Ranade revealed that Tendulkar spoke to his close friends before making his decision public, adding all of them believed it was the right one and at the right time.
"He called me up to say that he is retiring and I was shocked, because I was not expecting it. He said he believes that this is the right timing and I just said 'I respect your decision'. He was always very vocal and used to say 'I know exactly what I am doing' and 'the day I stop enjoying I will hang up my boots', which he did," said Ranade.
Asked to pick his favourite Tendulkar innings, Ranade was quick with his reply.
"Personally, my favourite Sachin innings of all-time is the 98 he scored against Pakistan, in the 2003 World Cup at Centurion, in South Africa. We [India] went on to lose in the final against Australia and he was saddest person on the ground that day even though he was awarded the Golden Bat by Sir Garfield Sobers. Every hundred of his was a masterclass but there have been some memorable ones, like against Australia, then in the West Indies, a couple of 90s against the South Africa quicks in Ireland on a green pitch."
Paying rich tribute to his longevity, Ranade said Tendulkar's extra-ordinary ability to focus helped him survive the rigours of modern day cricket.
"The game has given him so much; his longevity is amazing. It is about the level of focus he has; something like Michael Schumacher for years and years. All these champions are very special people. His level of focus is unmatchable. You will perhaps get just one person out of a million like him."
He believes that it will be impossible to keep Tendulkar, now 40, away from the game, as he has been involved with it since a very young age.

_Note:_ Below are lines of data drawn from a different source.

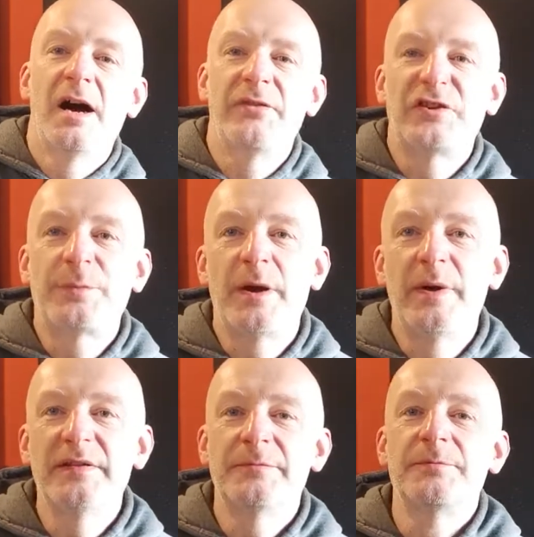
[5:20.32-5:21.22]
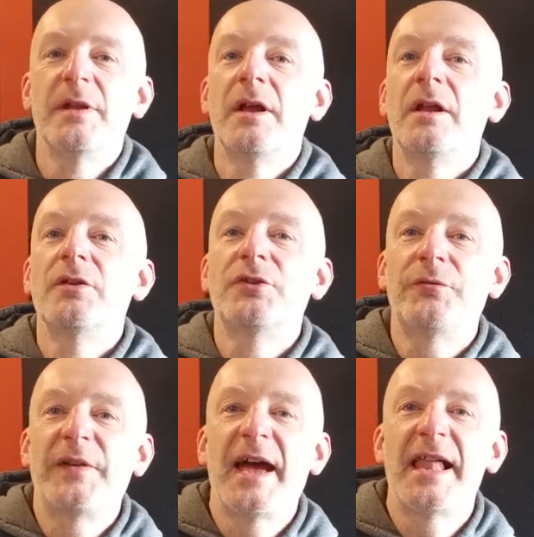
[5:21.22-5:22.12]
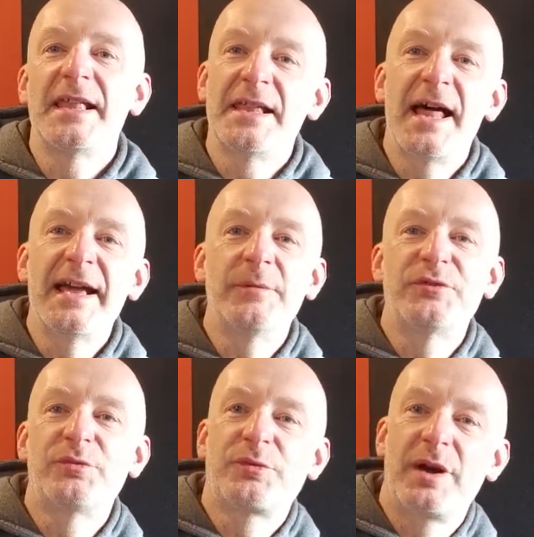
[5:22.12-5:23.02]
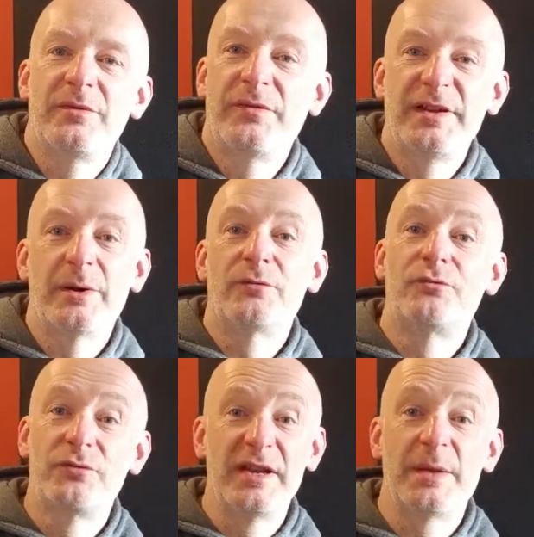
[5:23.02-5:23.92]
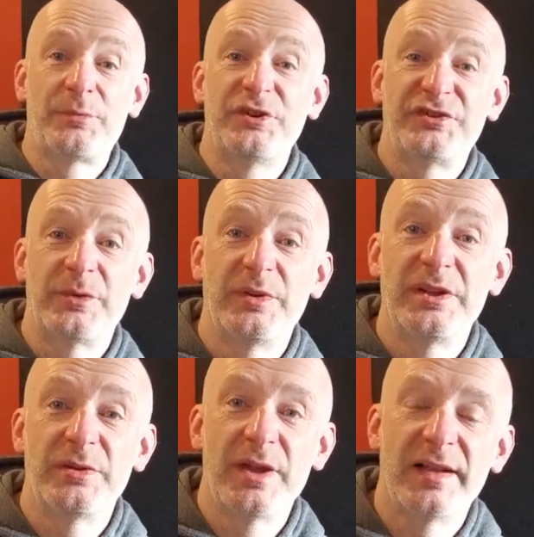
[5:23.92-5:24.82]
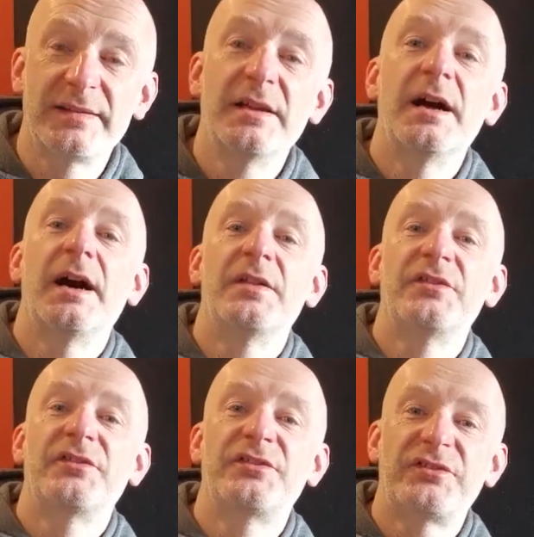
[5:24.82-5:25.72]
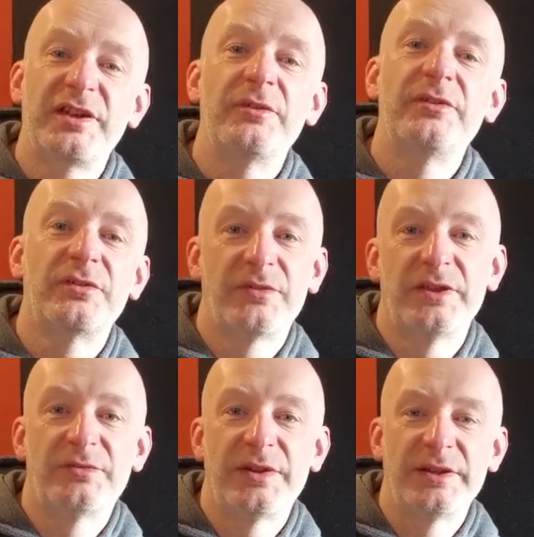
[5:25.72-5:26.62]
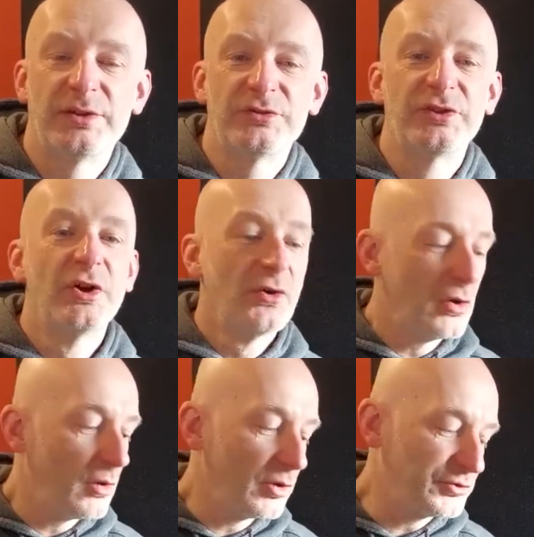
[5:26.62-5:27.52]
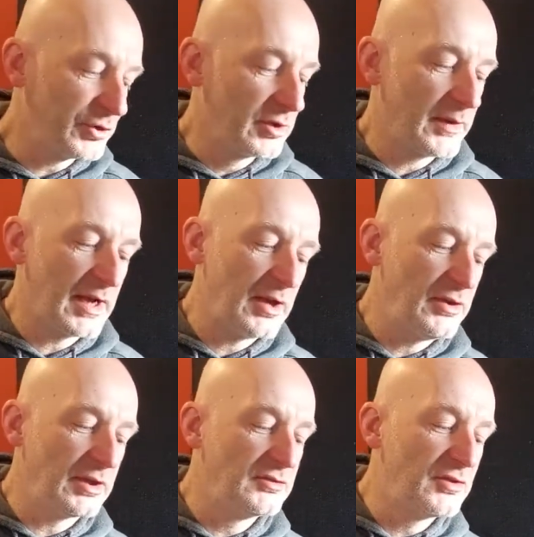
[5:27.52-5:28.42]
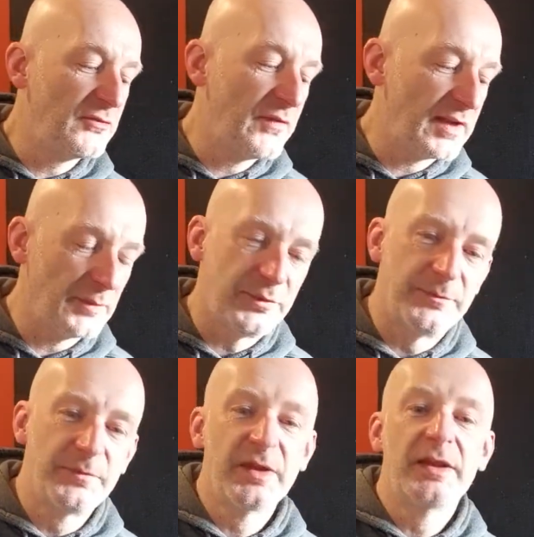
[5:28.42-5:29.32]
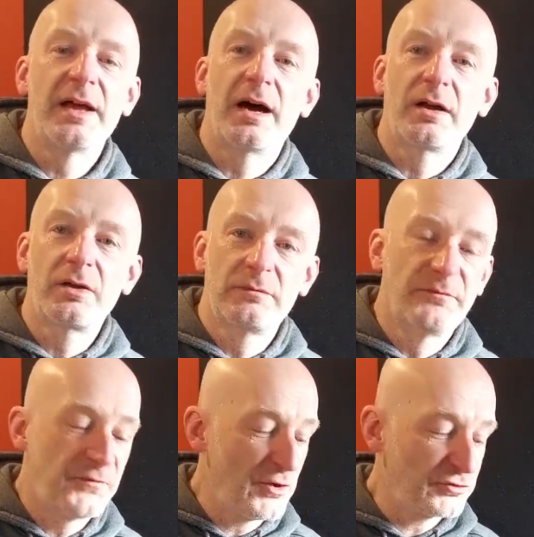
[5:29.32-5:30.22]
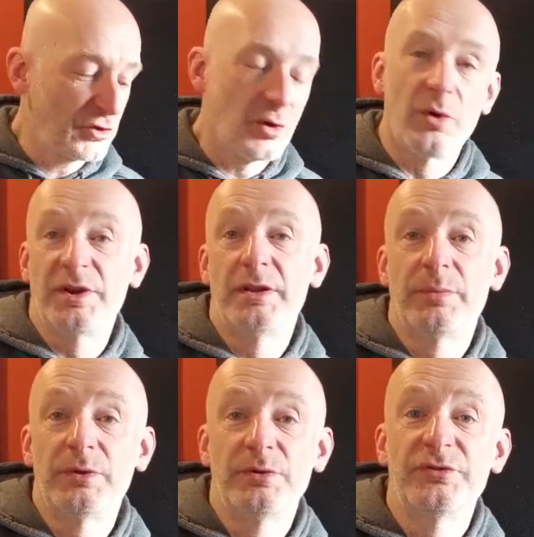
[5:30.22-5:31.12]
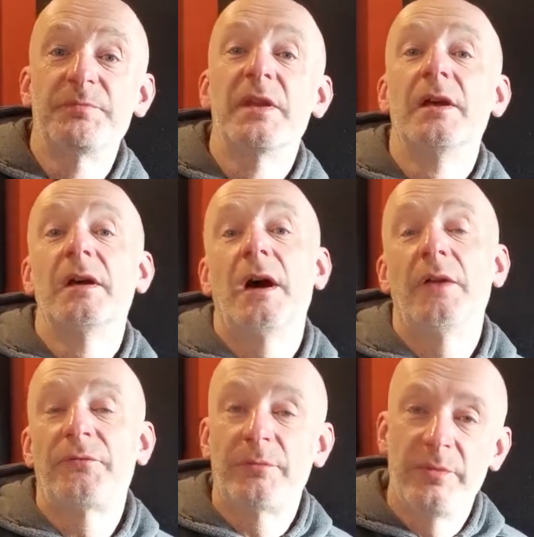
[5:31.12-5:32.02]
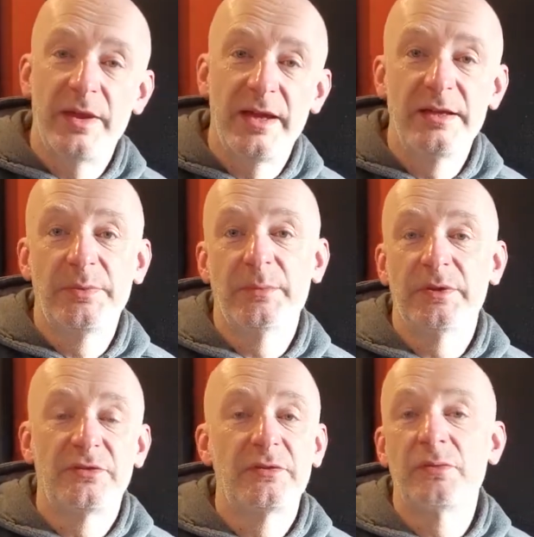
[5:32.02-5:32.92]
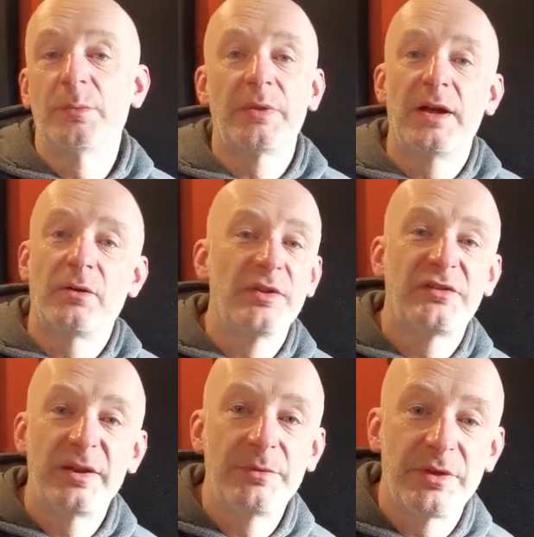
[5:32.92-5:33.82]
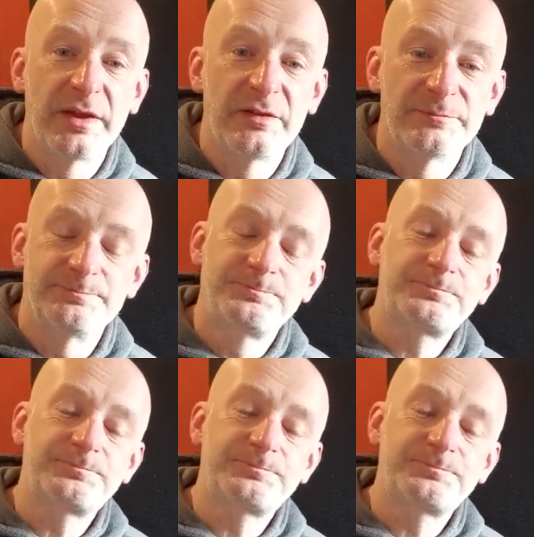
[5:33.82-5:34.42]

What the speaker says: an experiment. Don't forget, like and subscribe to the video. I'd really appreciate it when you do that. And there's a series of these videos all talking about how you can develop that first chord in the blues, and from there you'll be able to apply all the same things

"I think it would be a bit of a bowl fish out of a bowl for him, but he will get time now to look into his son's small career which is setting up. He will try and give more inputs to him; he will have time to be with him, something he didn't for the last 14 years. He will be doing his fitness training and still be around, because you cannot keep a Sachin Tendulkar away from the game for long. To keep him away from the game is next to impossible," he said.
Ranade revealed that the Indian batting great has already begun preparation for the new season and had a net session at the MIG ground in Bandra, Mumbai, on Sunday, where they also performed a small puja to celebrate Dussehra.
"I did speak to him after his retirement announcement. I had a little net session with him at the MIG, where we did a puja [worship] on Dussehra day and put flowers on the bat, ball and stumps. He has that habit of doing that every Dussehra and we did that yearly puja yesterday. He had a decent net session for about half an hour, hitting the ball, so he has already started his practice for the Ranji Trophy, trying to get himself back in the four-day format."
Recalling their childhood days, Ranade remembers Tendulkar as a mischievous kid who was always up to something.
"I know him from junior KG [kindergarten] days, when were like three years old. He was such a bundle of mischief, always up to something. He would never sit in one place, always going around. I tried to be on his side so that I did not get bashed up by him. Those days were great days and then we met again in Sharadashram School and everything we did in school he still has it etched in his memory. Whenever we sit down for dinner, or meet up, we talk about the old times. It's great to talk to him."